EXERCISE DESCRIPTION >>
For the entries below, copy exactly the line that contains "Silent video, 10 frames per second." through the line that contains "Word for word: the", both ends included, and exclude all pictures.

Saved entries >>

= = = = =

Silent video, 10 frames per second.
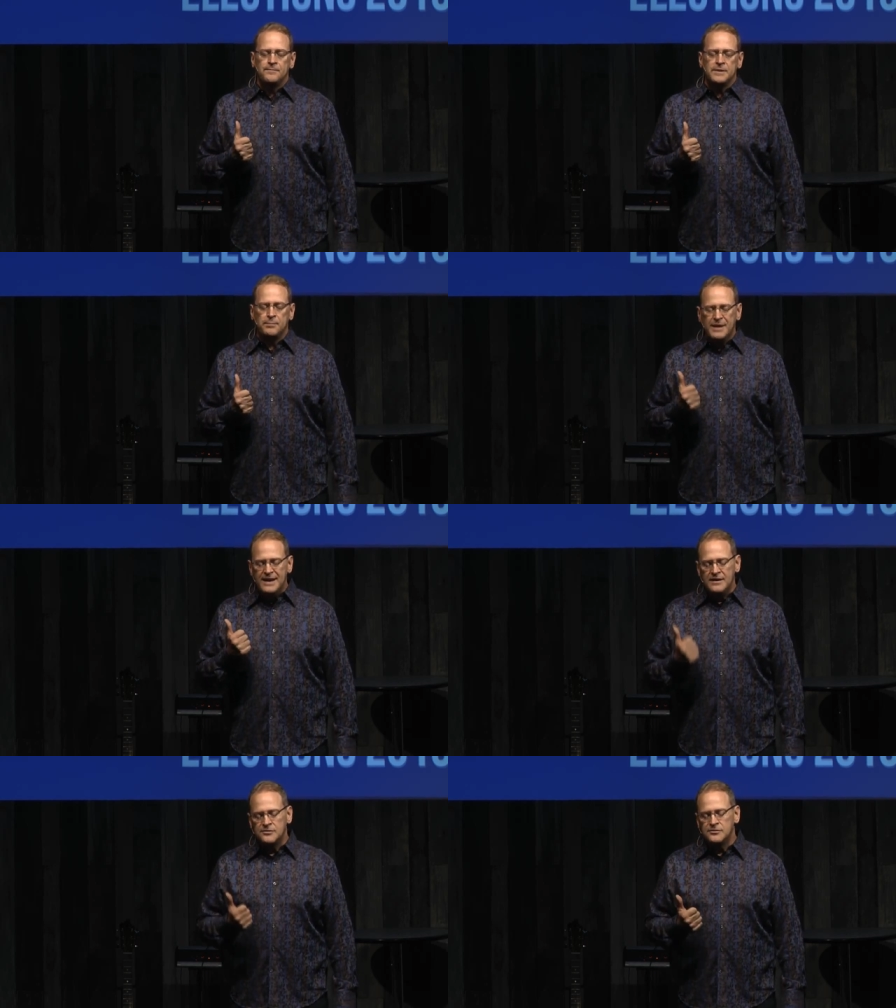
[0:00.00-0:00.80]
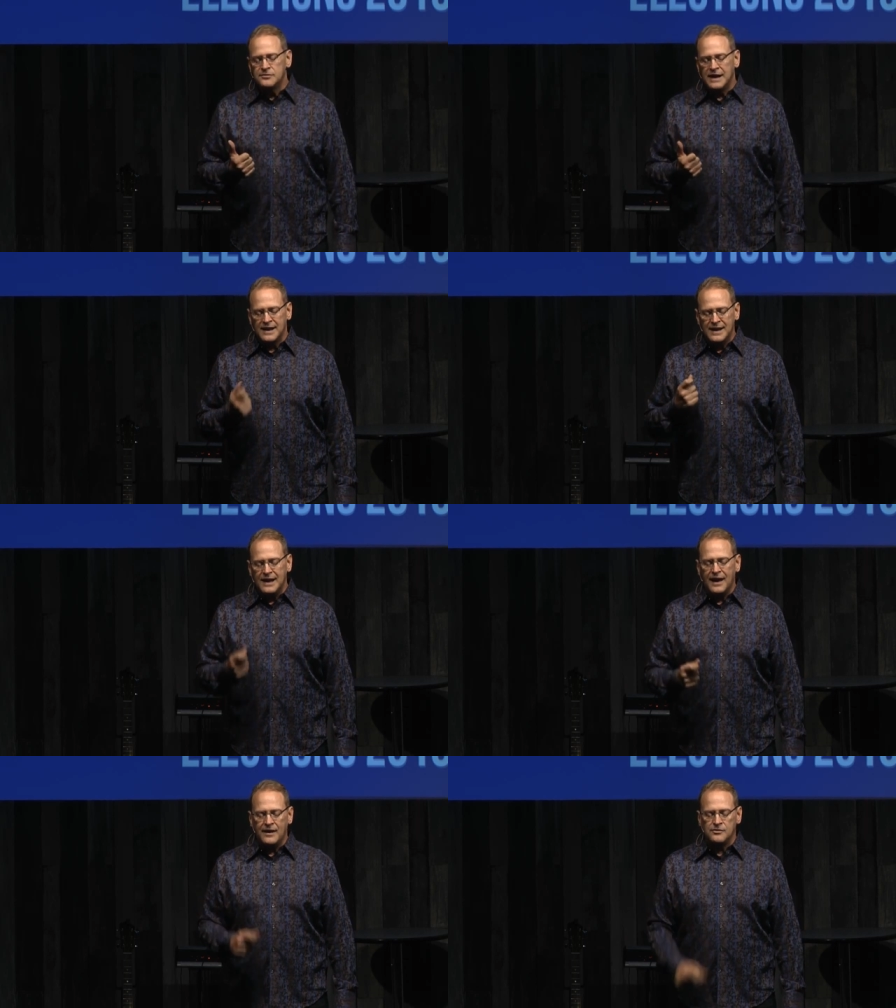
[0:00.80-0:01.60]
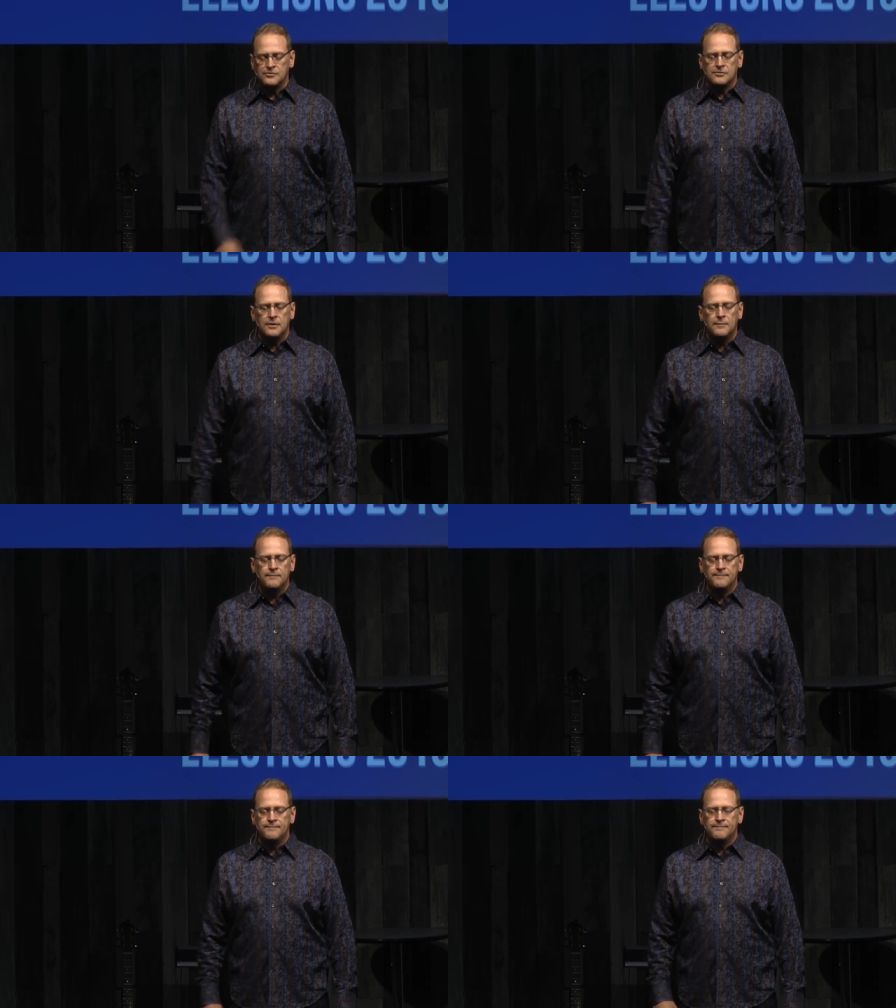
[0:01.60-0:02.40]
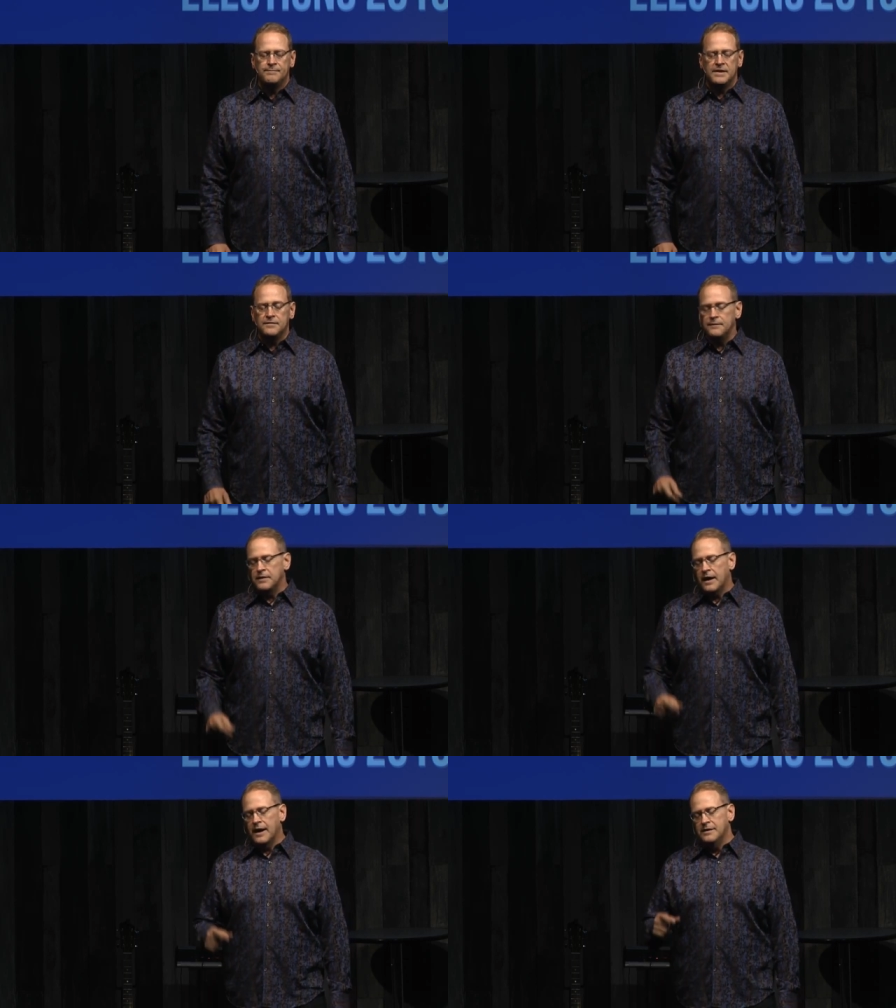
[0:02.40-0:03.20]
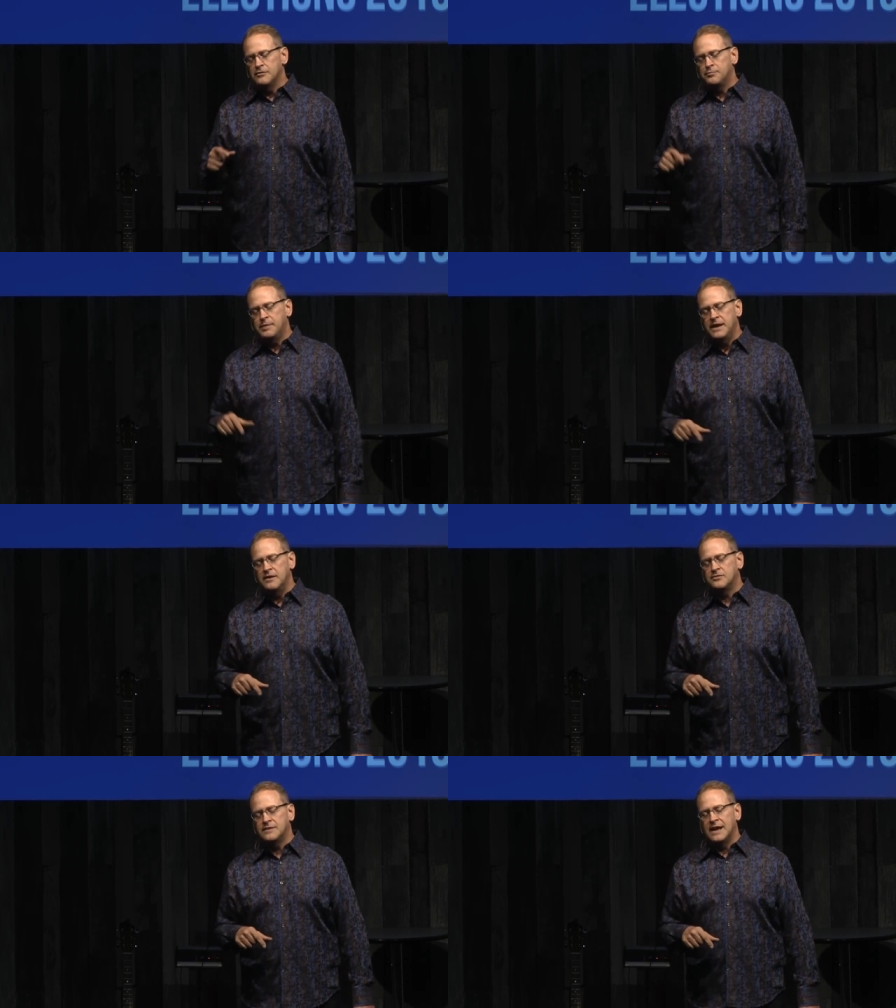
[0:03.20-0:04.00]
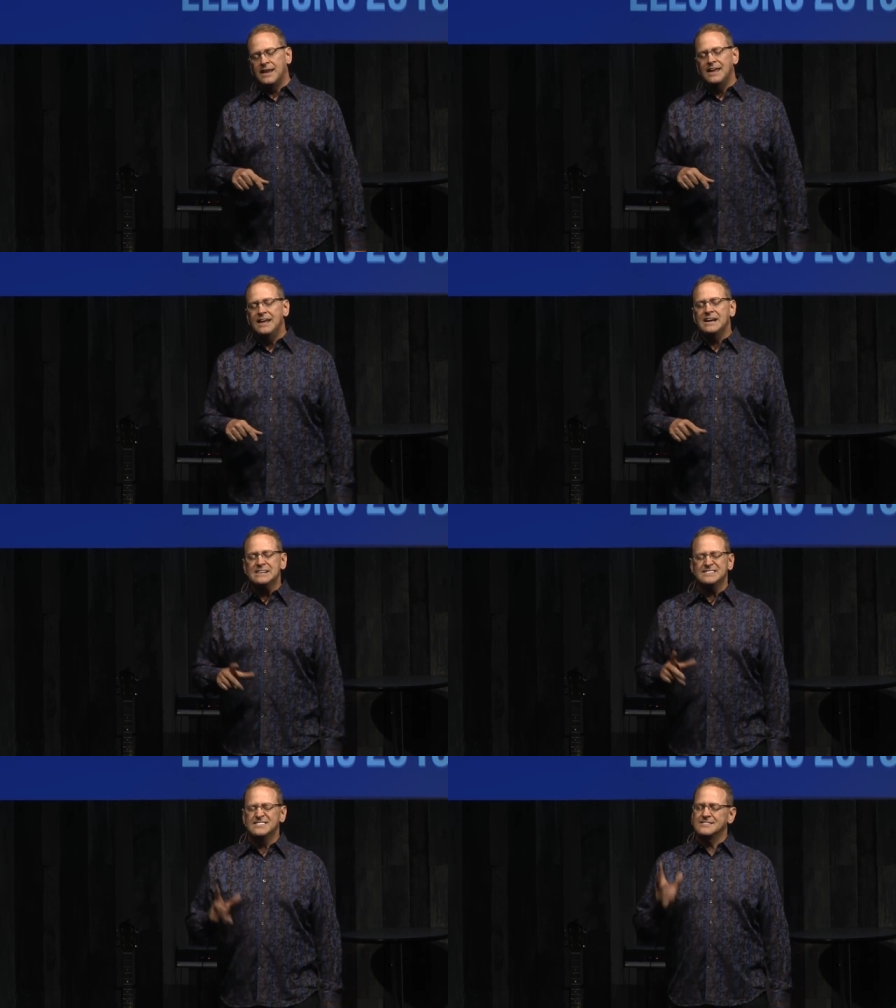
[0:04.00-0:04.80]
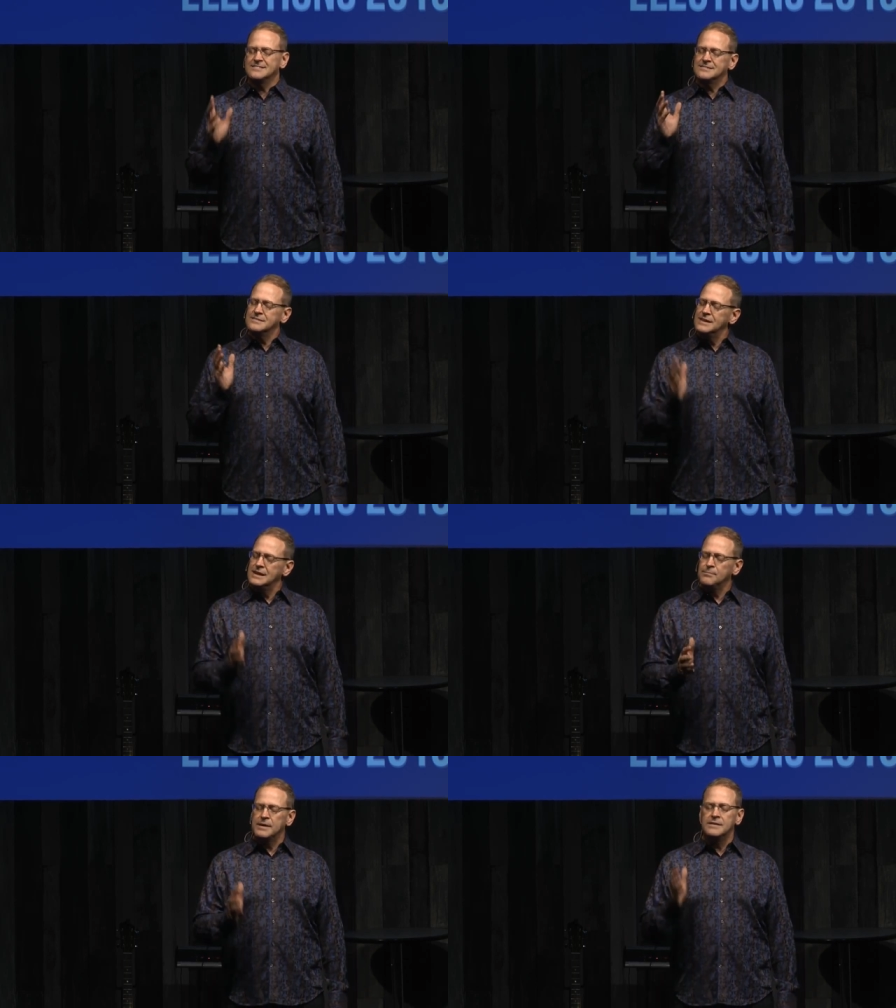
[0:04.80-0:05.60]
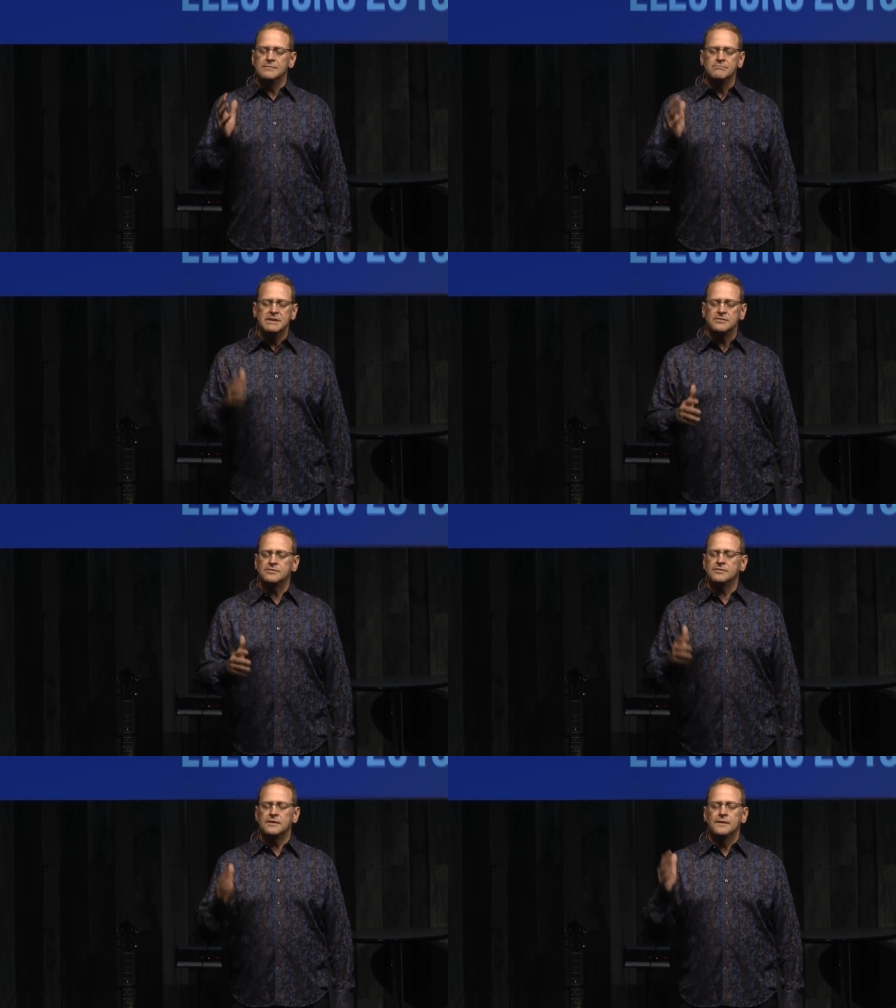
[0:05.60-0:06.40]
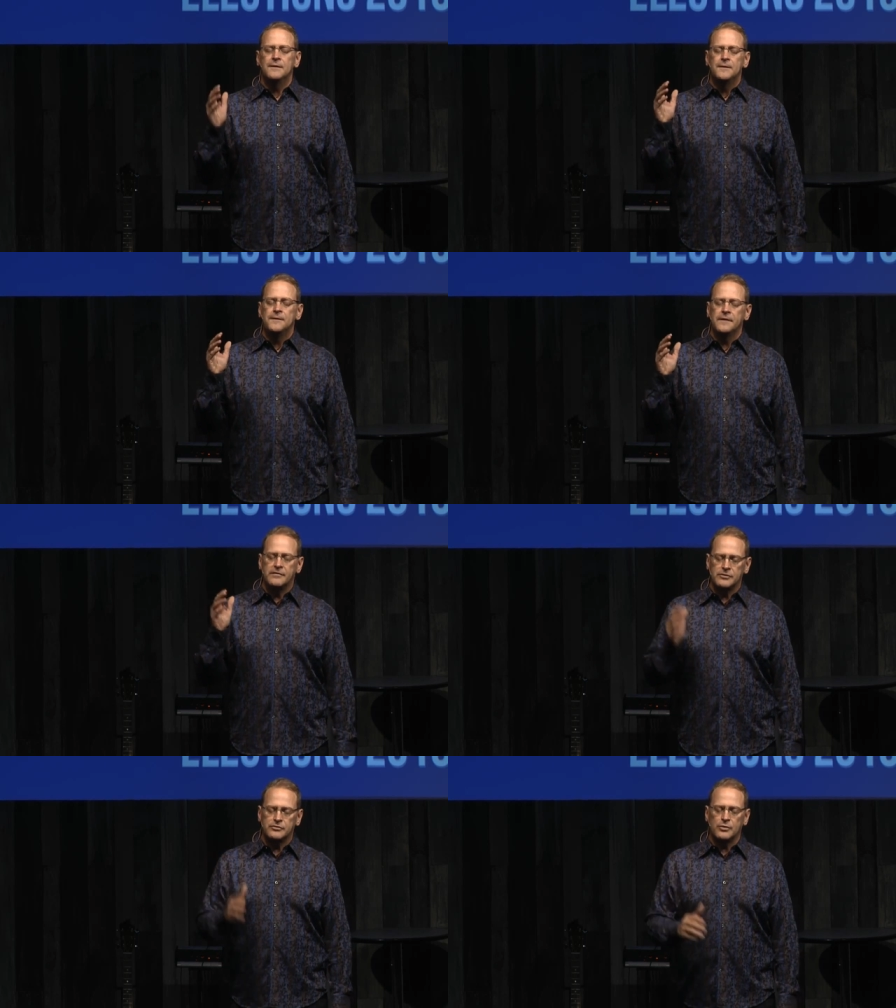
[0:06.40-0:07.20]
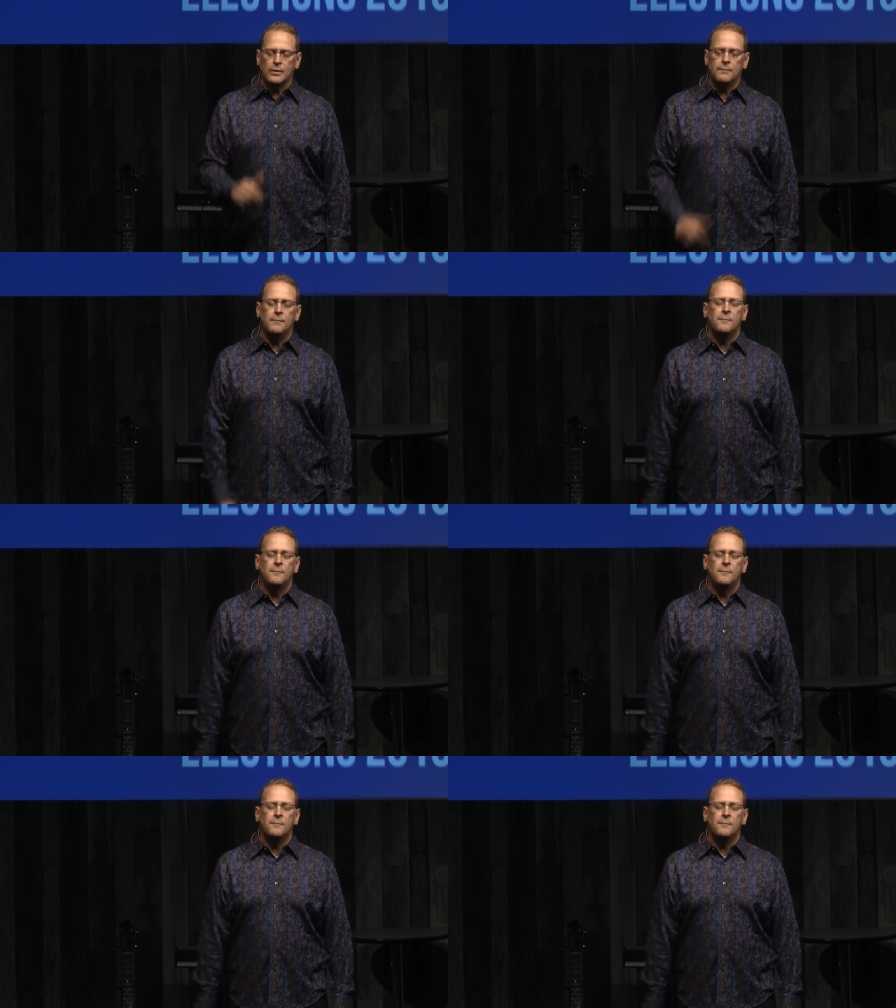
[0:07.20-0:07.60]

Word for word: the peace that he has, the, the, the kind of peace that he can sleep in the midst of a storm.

= = = = =

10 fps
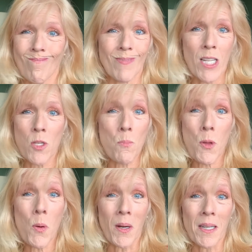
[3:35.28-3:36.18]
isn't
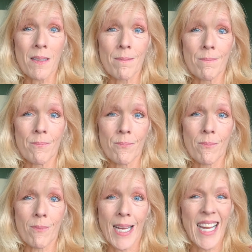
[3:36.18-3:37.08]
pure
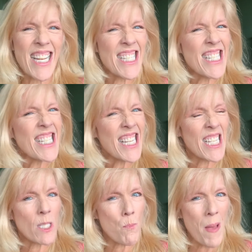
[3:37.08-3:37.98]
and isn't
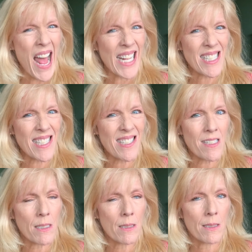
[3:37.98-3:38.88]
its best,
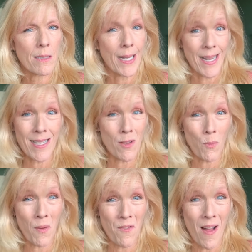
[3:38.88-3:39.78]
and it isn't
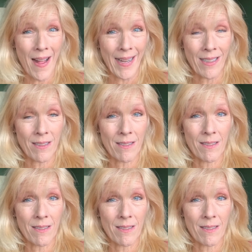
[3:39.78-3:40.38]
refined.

= = = = =

ANSWER TO THIS TASK >>
Silent video, 10 frames per second.
[0:00.00-0:00.80]
[0:00.80-0:01.60]
[0:01.60-0:02.40]
[0:02.40-0:03.20]
[0:03.20-0:04.00]
[0:04.00-0:04.80]
[0:04.80-0:05.60]
[0:05.60-0:06.40]
[0:06.40-0:07.20]
[0:07.20-0:07.60]

Word for word: the peace that he has, the, the, the kind of peace that he can sleep in the midst of a storm.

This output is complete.